Venant à la question de l’émergence des soviets lors de la révolution de 1905, il rappellent que ceux-ci apparaissent en l’absence de syndicats en même temps qu’ils reprennent une tradition de contrôle politique local (le vétché). Ils réapparaissent en 1917, à la fois dans les usines, dans l’armée et dans les quartiers. Il s’agit donc d’une forme assez variée que l’on retrouvera dans les révolutions allemandes et hongroises qui sera ensuite remise en actualité dans la Yougoslavie titiste ou lors de la révolution hongroise de 1956. Toute la question est alors de comprendre comment ces formes de démocratie locale ont pu par la suite avoir été bureaucratisées. Jean-Numa Ducange s’appuie alors sur les études de Marc Ferro pour indiquer que si la bureaucratisation par le sommet a été le fait du parti bolchevique lui-même, on a aussi assisté à une bureaucratisation à l’intérieur même des soviets, venant de nouveaux venus qui auraient acquis des compétences de gestion et se seraient érigés en experts. Ce sont ces experts qui formeront les nouveaux cadres du parti communiste. A l’appui de cette thèse, il cite un historien peu favorable à la révolution soviétique, Orlando Figes, qui explique que la terreur rouge ne commence pas par le sommet du parti mais dans les soviets même, d’une volonté de prendre sa revanche sur les riches. Cependant rien n’est mécanique comme le montre l’existence des soviets allemands en 1919, dans un pays où le syndicalisme était très développé et où ces soviets ont contribué à instituer un gouvernement légitime d’État puisqu’ils vont être majoritairement tenus par les sociaux-démocrates modérés.

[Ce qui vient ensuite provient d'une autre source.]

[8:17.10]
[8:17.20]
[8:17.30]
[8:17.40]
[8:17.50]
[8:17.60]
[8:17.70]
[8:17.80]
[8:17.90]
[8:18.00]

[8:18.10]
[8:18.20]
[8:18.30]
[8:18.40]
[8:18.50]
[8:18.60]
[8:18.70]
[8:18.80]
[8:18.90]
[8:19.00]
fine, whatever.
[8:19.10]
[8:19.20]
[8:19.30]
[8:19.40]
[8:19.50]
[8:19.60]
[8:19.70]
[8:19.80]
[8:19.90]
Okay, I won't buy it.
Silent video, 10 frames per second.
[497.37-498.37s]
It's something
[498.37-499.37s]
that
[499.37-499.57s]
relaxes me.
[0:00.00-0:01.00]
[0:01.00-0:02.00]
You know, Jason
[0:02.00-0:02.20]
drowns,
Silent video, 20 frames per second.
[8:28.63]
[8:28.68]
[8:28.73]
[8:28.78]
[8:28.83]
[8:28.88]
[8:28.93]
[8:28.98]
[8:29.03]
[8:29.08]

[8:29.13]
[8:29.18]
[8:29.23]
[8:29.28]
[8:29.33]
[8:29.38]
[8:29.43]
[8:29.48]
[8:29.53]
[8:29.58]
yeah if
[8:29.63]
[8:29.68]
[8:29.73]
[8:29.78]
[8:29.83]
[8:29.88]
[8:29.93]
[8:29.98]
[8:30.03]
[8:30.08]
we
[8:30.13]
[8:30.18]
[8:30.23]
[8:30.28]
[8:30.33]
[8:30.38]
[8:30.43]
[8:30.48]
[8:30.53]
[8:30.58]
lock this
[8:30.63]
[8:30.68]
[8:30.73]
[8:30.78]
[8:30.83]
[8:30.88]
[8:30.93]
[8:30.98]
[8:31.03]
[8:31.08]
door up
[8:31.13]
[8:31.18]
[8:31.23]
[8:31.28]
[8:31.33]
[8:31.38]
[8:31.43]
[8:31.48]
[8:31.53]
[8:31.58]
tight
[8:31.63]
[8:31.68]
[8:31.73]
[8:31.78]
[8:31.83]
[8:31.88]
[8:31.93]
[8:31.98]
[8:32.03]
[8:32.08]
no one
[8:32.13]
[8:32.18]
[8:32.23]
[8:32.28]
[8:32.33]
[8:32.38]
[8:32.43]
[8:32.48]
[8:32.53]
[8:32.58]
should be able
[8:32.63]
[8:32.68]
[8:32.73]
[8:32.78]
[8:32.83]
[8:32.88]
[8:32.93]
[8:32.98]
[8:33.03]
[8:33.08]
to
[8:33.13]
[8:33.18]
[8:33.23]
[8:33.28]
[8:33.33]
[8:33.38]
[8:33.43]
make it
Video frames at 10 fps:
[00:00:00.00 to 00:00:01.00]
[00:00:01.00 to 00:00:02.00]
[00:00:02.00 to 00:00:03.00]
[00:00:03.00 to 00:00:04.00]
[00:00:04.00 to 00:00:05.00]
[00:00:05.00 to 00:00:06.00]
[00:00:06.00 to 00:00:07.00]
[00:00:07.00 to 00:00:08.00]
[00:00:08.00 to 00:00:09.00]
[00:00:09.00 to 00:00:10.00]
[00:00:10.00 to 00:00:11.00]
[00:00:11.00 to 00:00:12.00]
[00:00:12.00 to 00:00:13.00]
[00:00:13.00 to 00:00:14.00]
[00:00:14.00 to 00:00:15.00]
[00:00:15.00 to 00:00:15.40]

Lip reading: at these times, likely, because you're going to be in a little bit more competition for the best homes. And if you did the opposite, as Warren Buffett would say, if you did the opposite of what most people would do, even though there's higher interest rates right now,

Jean-Numa Ducange interroge alors le ralliement de nombreux syndicalistes révolutionnaires à la troisième Internationale alors qu’ils étaient totalement opposés aux marxistes d’avant 1914. L’explication tiendrait dans la nature des soviets et dans l’illusion qu’ils en avaient. Selon Georges Gurvitch, spécialiste de Proudhon, les soviets ne seraient nullement une construction des bolcheviques mais des socialistes-révolutionnaires russes d’inspiration libertaire, souvent inspirés par les expériences françaises.

 

Pour conclure, Jean-Numa Ducange rappelle qu’une certaine vision du marxisme a prédominé durant tout le XXe siècle et que les écrits de Louis Blanc ou de Proudhon ont été oubliés. Ces auteurs doivent donc être relus, non par pour ce qu’ils ont écrit en tant que tel mais pour les réinterpréter en fonction de la situation historique particulière dans laquelle ils étaient et du recul que nous avons à l’égard des évolutions ultérieures du capitalisme.